[Dataset entries]
BEGIN
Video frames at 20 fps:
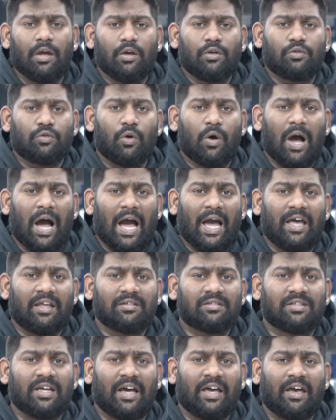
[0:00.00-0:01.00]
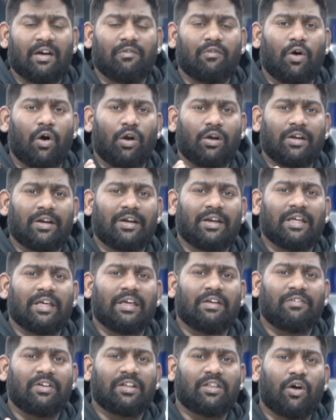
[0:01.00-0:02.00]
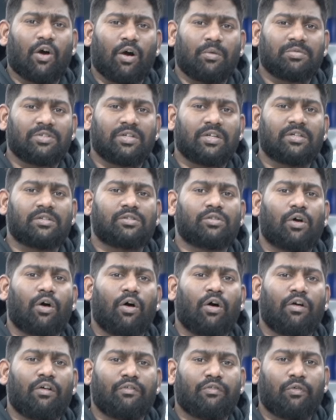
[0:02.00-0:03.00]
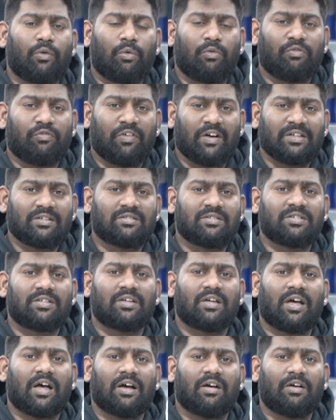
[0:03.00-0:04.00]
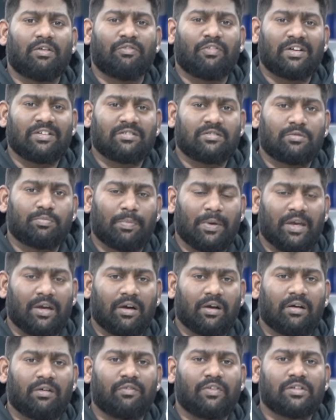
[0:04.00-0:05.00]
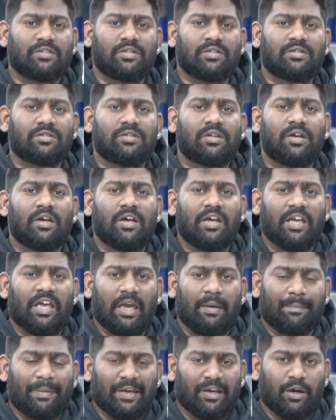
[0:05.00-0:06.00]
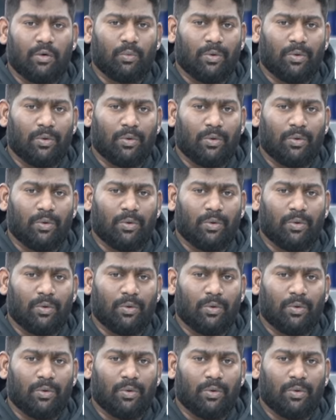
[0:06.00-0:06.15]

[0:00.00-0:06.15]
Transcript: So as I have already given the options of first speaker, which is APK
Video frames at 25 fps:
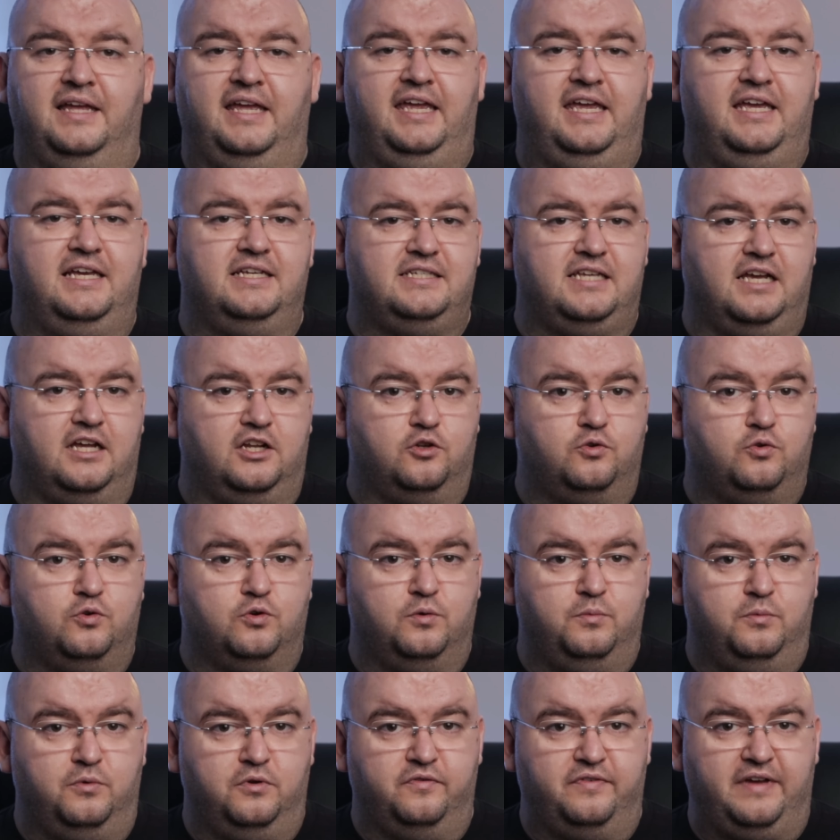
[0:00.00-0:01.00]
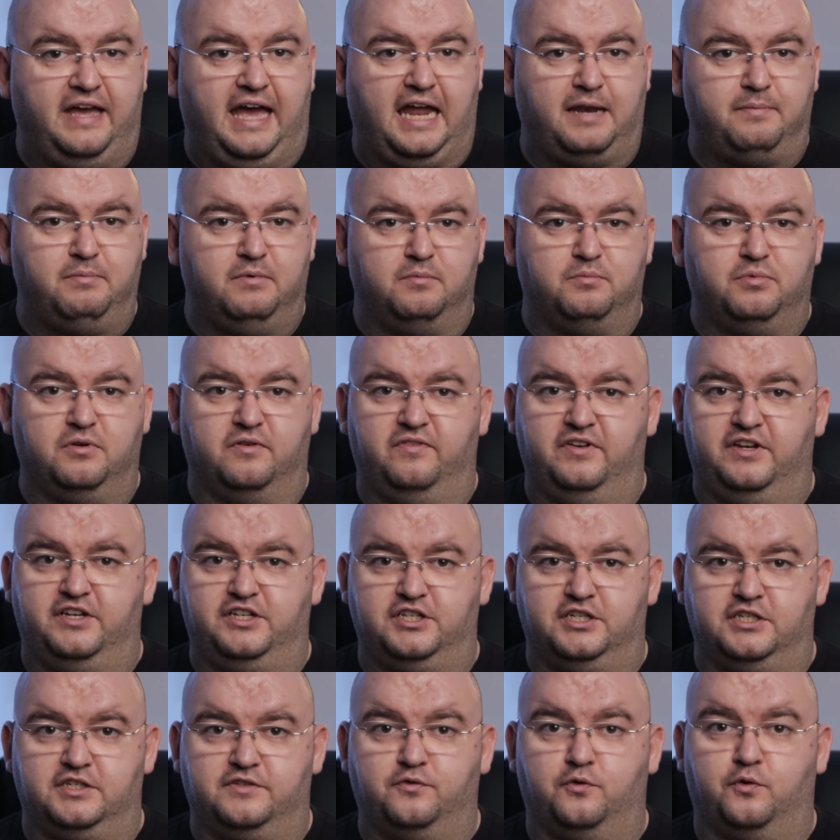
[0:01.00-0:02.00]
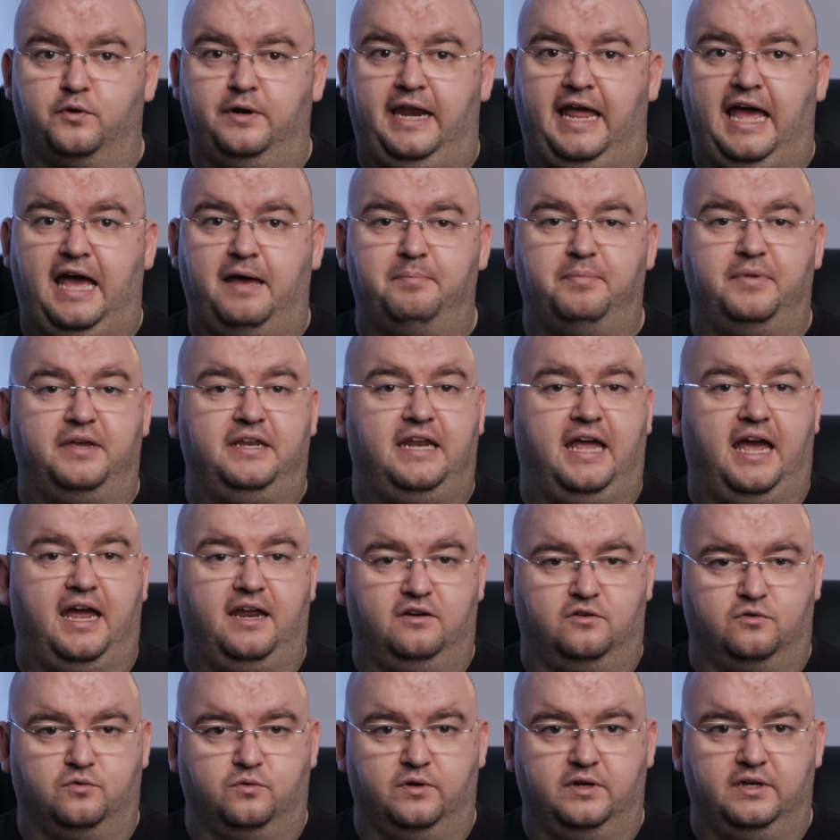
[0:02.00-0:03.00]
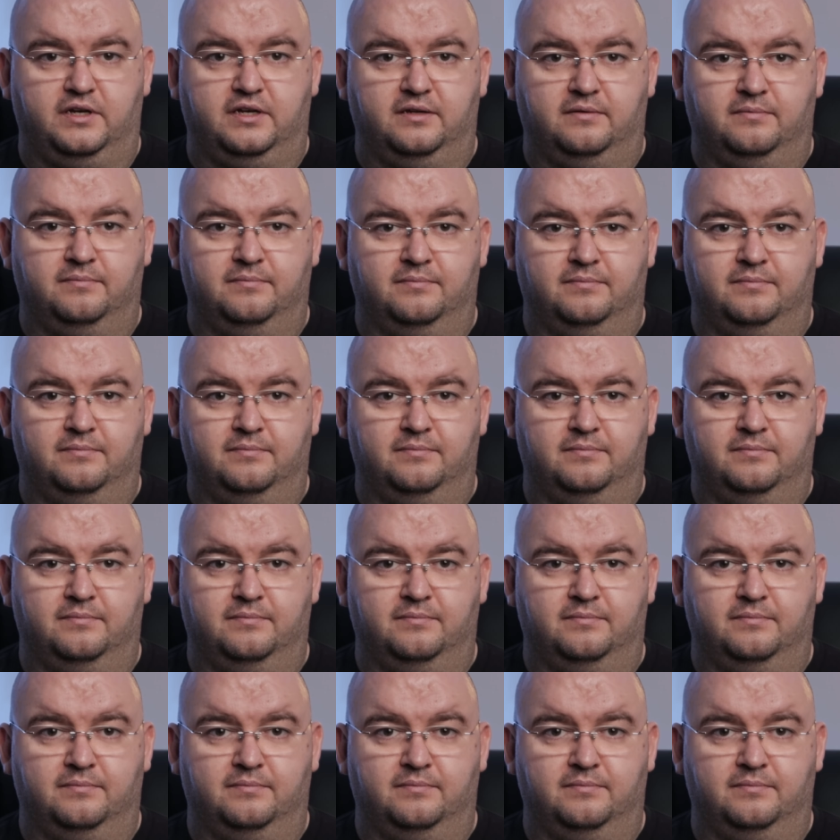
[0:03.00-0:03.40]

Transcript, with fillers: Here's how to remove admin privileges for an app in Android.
END
◆ **WHAT THIS TASK INVOLVES**: Please show every line above that includes the word "frames".

◆ **EXERCISE RESULT**:
Video frames at 20 fps:
Video frames at 25 fps:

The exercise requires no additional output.